**EXERCISE GOAL:**
Write out nothing but the lines from the one containing "[00:00:00.60 to 00:00:00.80]" through the last line below, both included, and without the pictures.

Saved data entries
◇ ◇ ◇ ◇ ◇ ◇ ◇

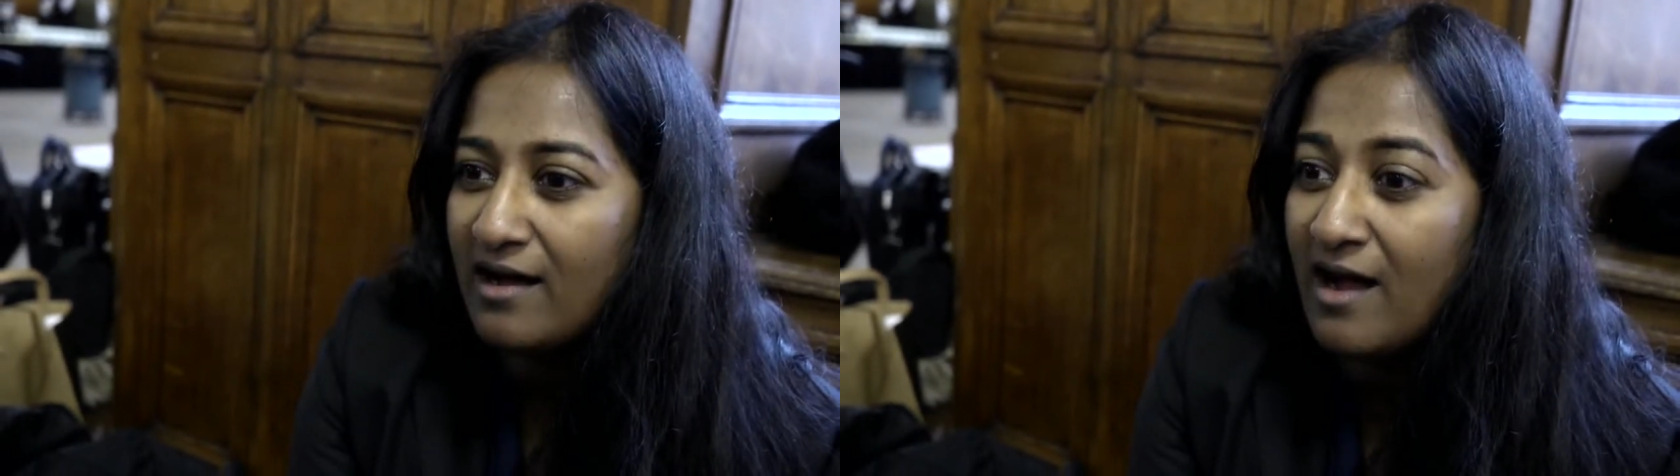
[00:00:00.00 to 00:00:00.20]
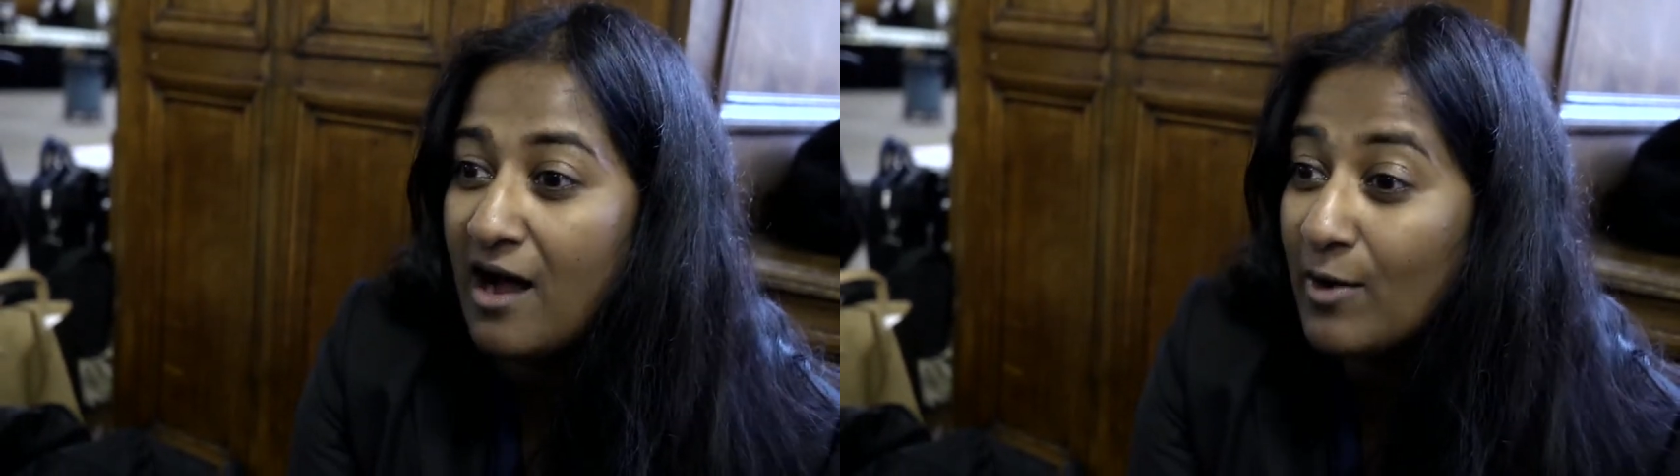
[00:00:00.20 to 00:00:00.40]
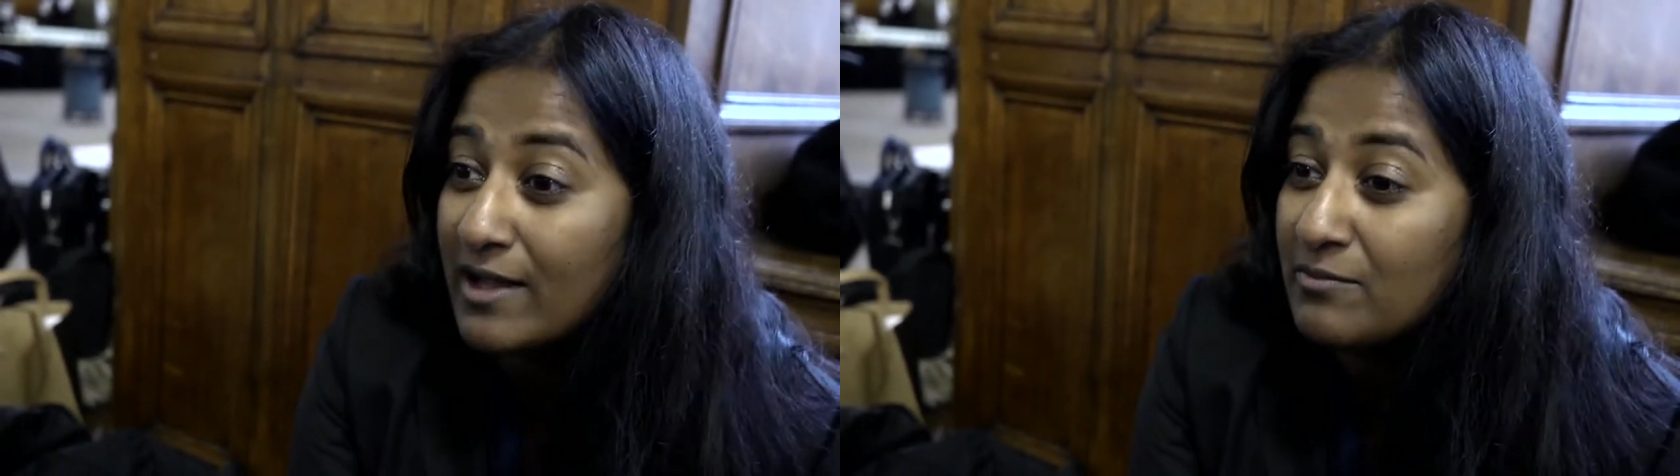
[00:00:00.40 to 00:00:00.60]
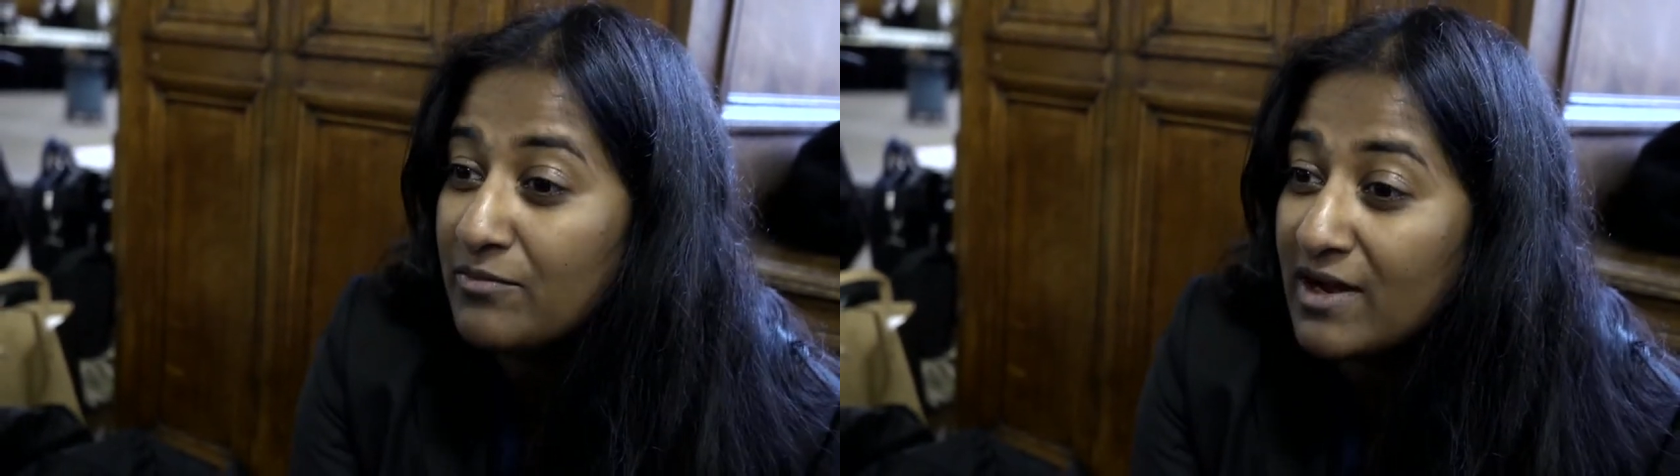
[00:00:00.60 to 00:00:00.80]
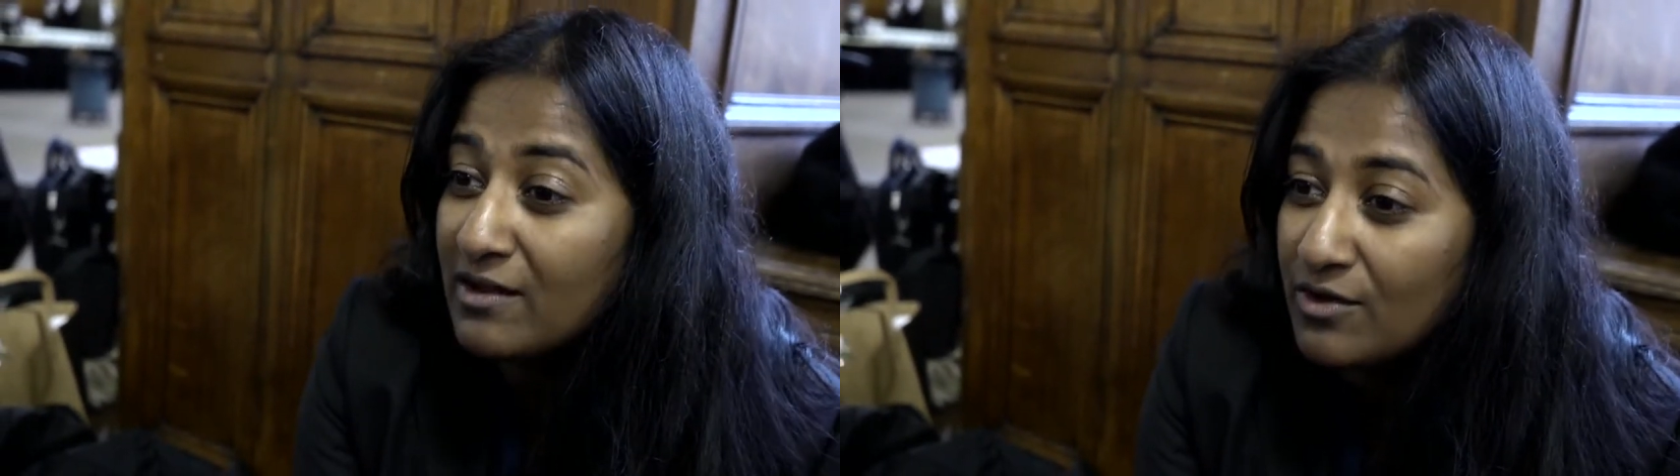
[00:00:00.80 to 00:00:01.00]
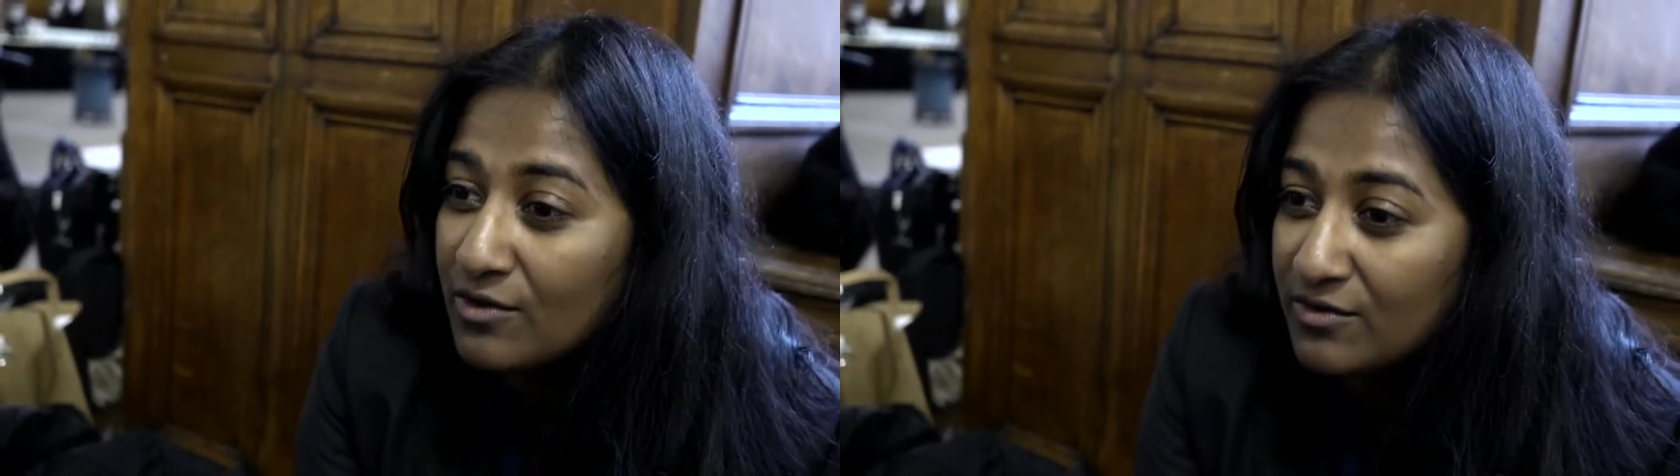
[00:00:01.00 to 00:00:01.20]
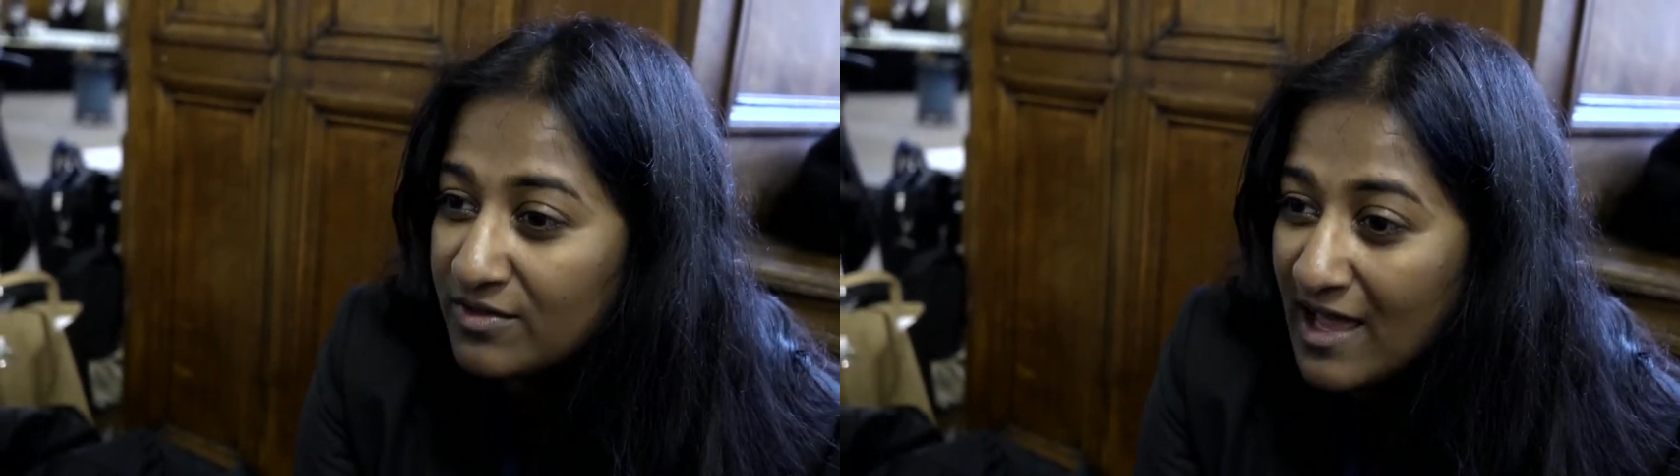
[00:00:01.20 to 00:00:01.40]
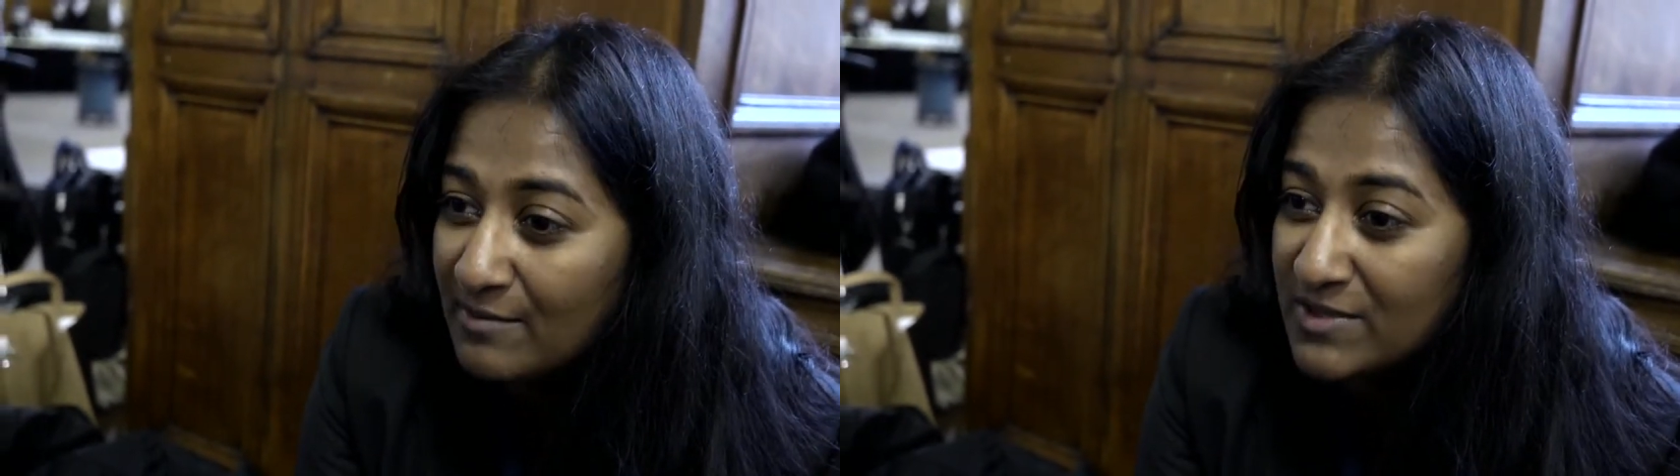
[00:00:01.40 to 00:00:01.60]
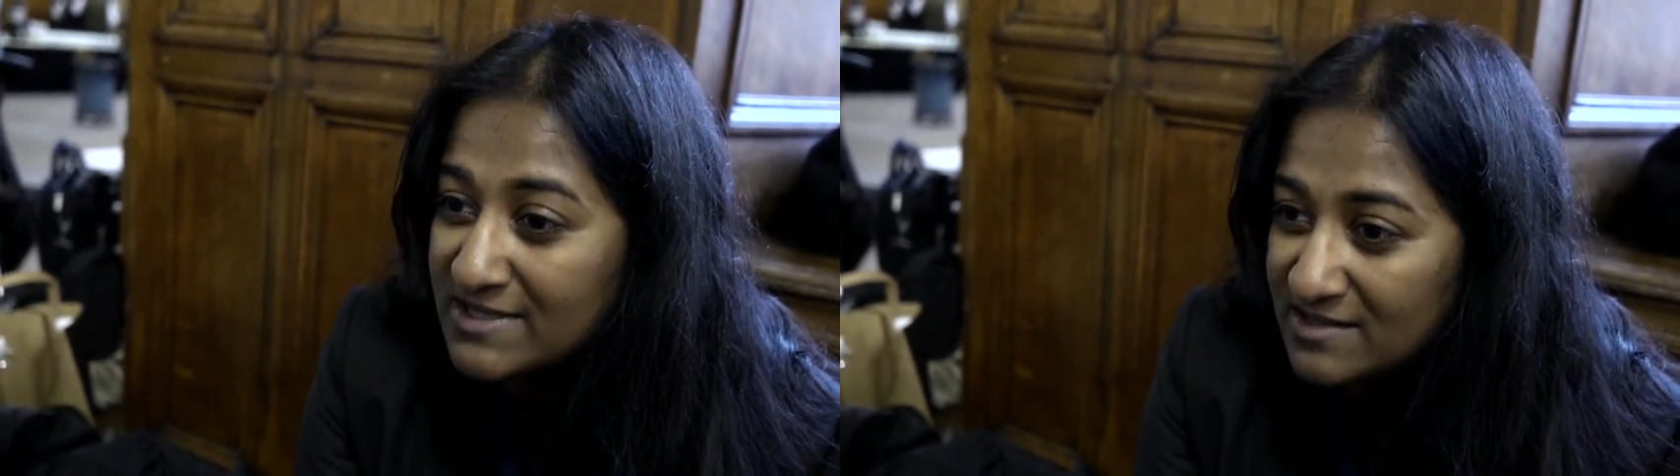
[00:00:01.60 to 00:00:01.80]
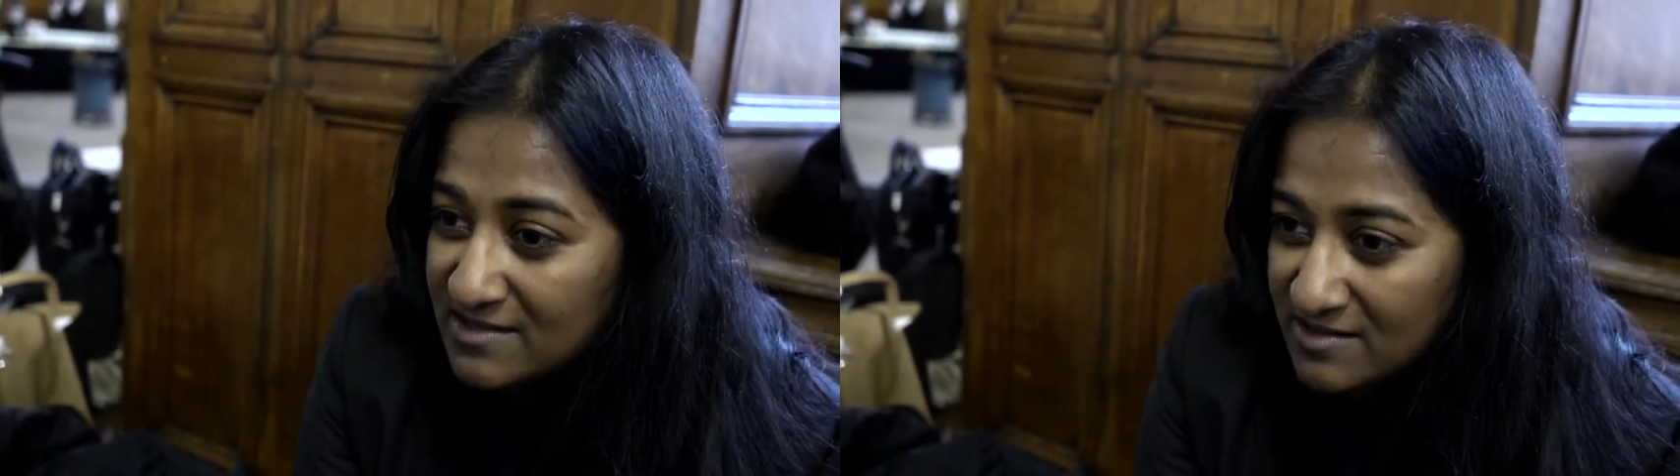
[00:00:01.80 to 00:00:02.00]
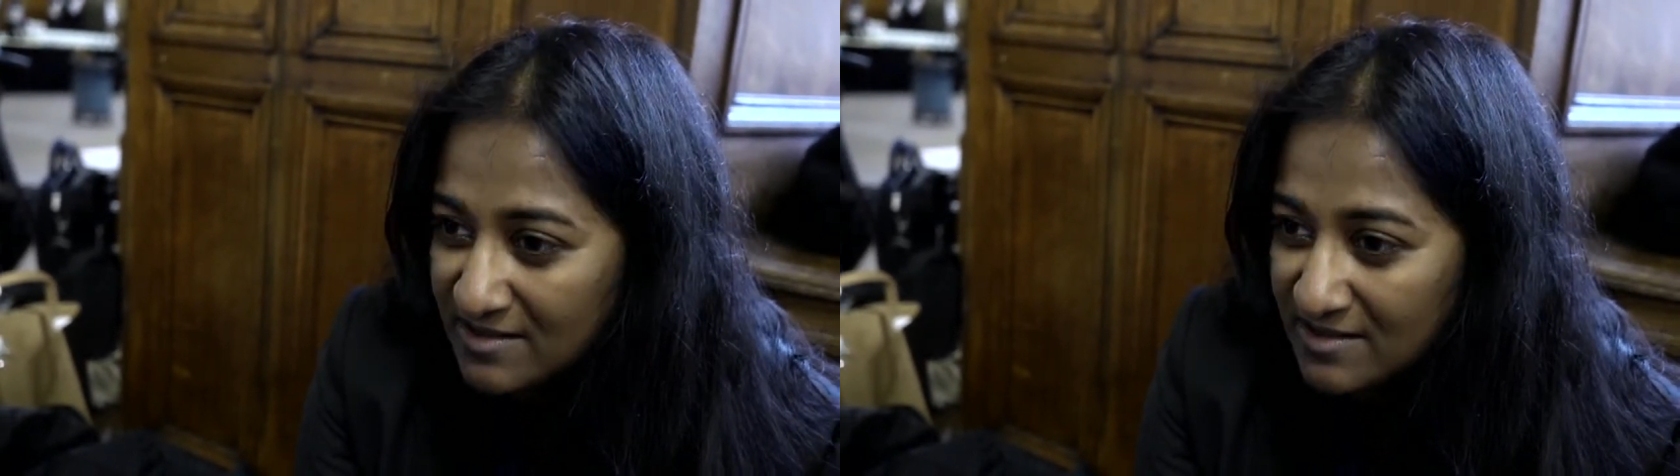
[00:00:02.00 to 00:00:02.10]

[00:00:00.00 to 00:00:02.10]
how I can bring youth and business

◇ ◇ ◇ ◇ ◇ ◇ ◇

**ANSWER FOR THE TASK:**
[00:00:00.60 to 00:00:00.80]
[00:00:00.80 to 00:00:01.00]
[00:00:01.00 to 00:00:01.20]
[00:00:01.20 to 00:00:01.40]
[00:00:01.40 to 00:00:01.60]
[00:00:01.60 to 00:00:01.80]
[00:00:01.80 to 00:00:02.00]
[00:00:02.00 to 00:00:02.10]

[00:00:00.00 to 00:00:02.10]
how I can bring youth and business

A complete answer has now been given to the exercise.